▶ [WHAT TO DO]:
Copy out all the lines of the data precisely, omitting any pictures.

▶ [Collected data]:
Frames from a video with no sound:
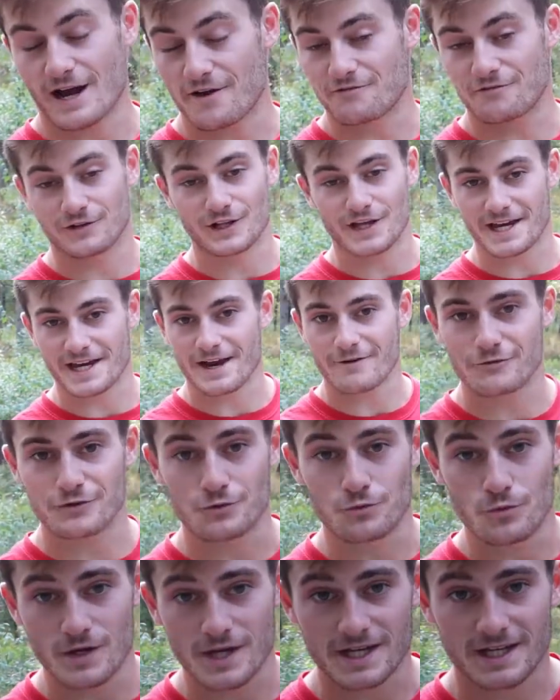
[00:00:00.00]
I feel like every
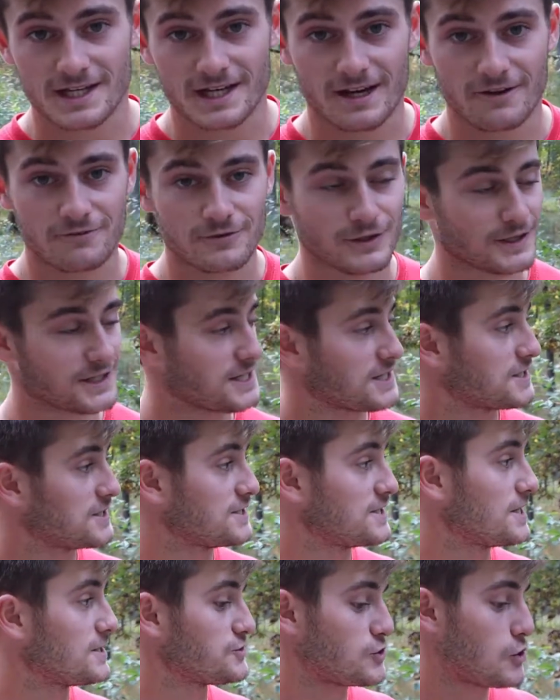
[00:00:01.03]
week I feel like I
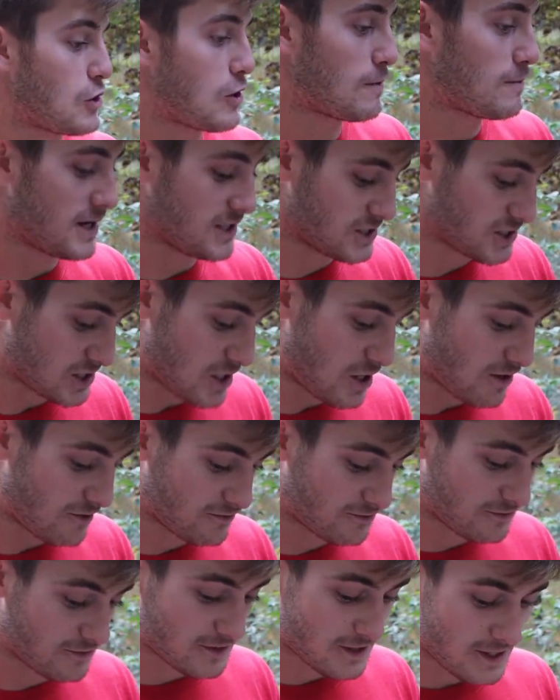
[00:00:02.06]
condense all my
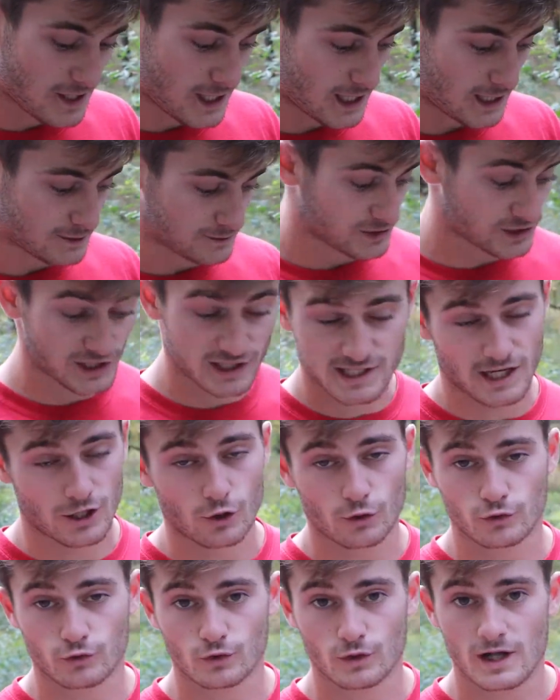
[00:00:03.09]
stuff um, just because I
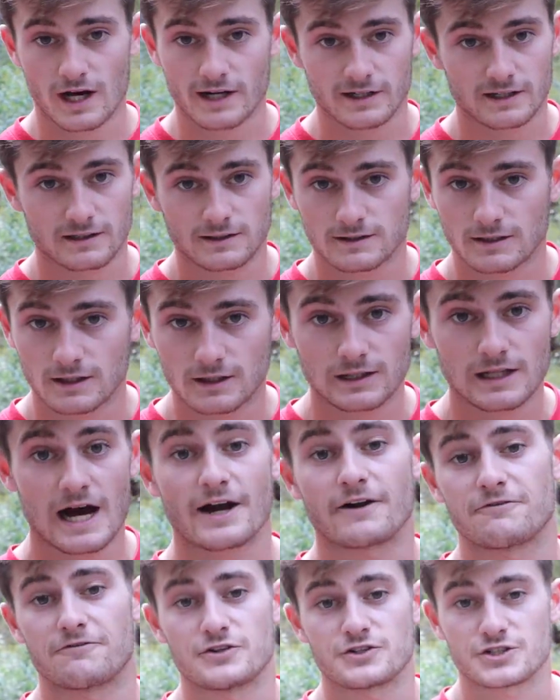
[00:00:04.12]
go through a lot of a
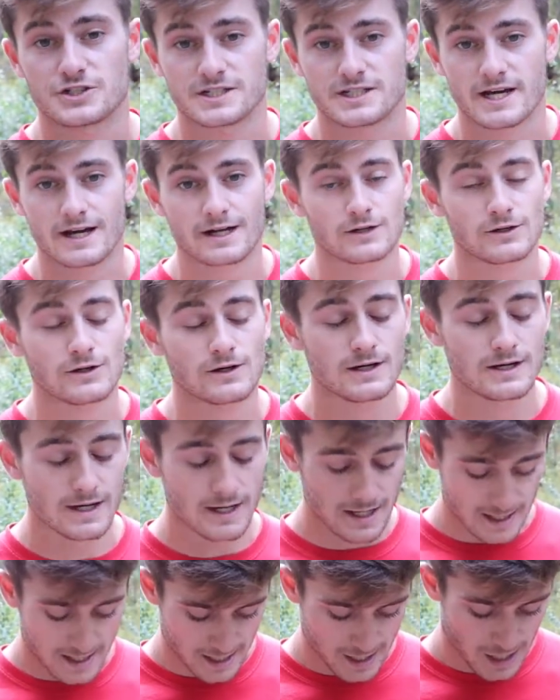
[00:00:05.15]
lot of fishing tackle.
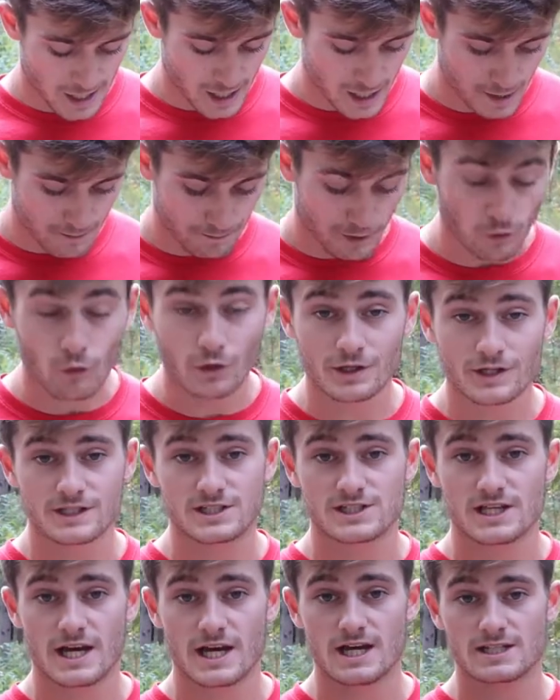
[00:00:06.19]
Um, but one of
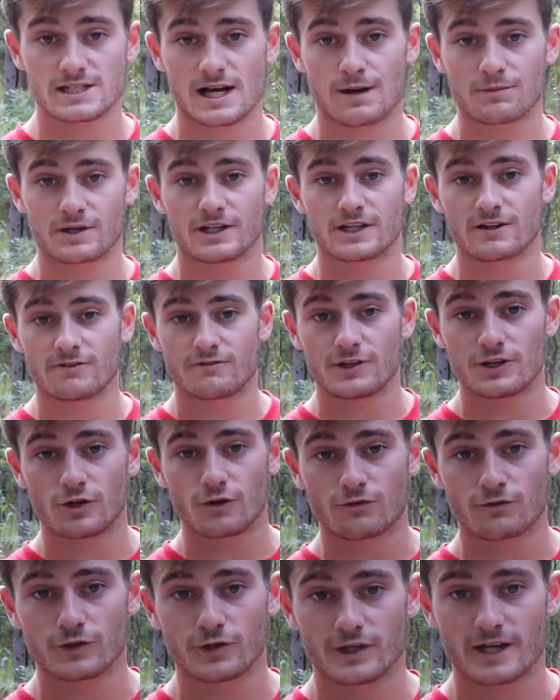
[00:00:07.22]
these days I'm gonna get a
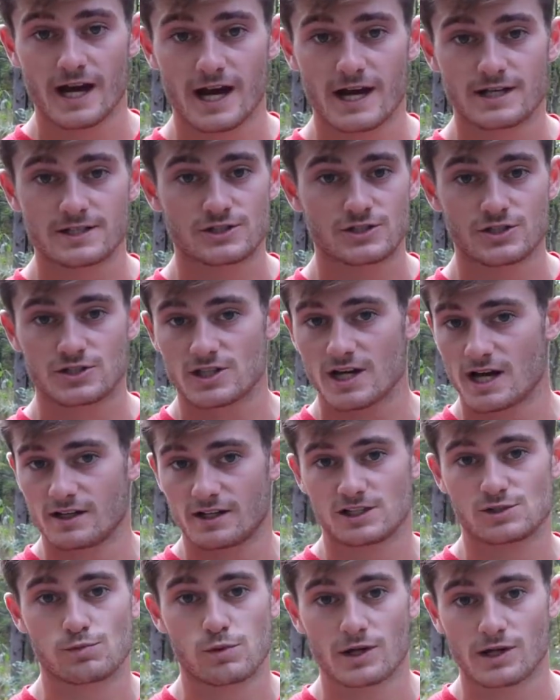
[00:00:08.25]
video for you guys just kind of
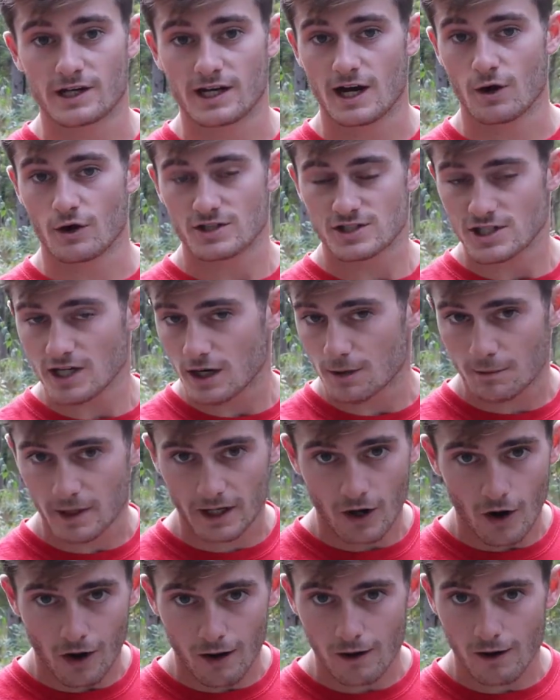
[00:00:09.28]
explaining how I set up my
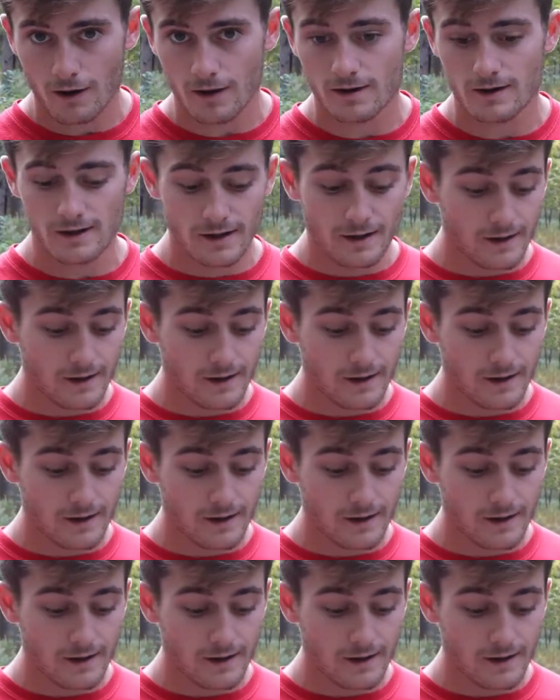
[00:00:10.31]
car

▶ [EXERCISE RESULT]:
Frames from a video with no sound:
[00:00:00.00]
I feel like every
[00:00:01.03]
week I feel like I
[00:00:02.06]
condense all my
[00:00:03.09]
stuff um, just because I
[00:00:04.12]
go through a lot of a
[00:00:05.15]
lot of fishing tackle.
[00:00:06.19]
Um, but one of
[00:00:07.22]
these days I'm gonna get a
[00:00:08.25]
video for you guys just kind of
[00:00:09.28]
explaining how I set up my
[00:00:10.31]
car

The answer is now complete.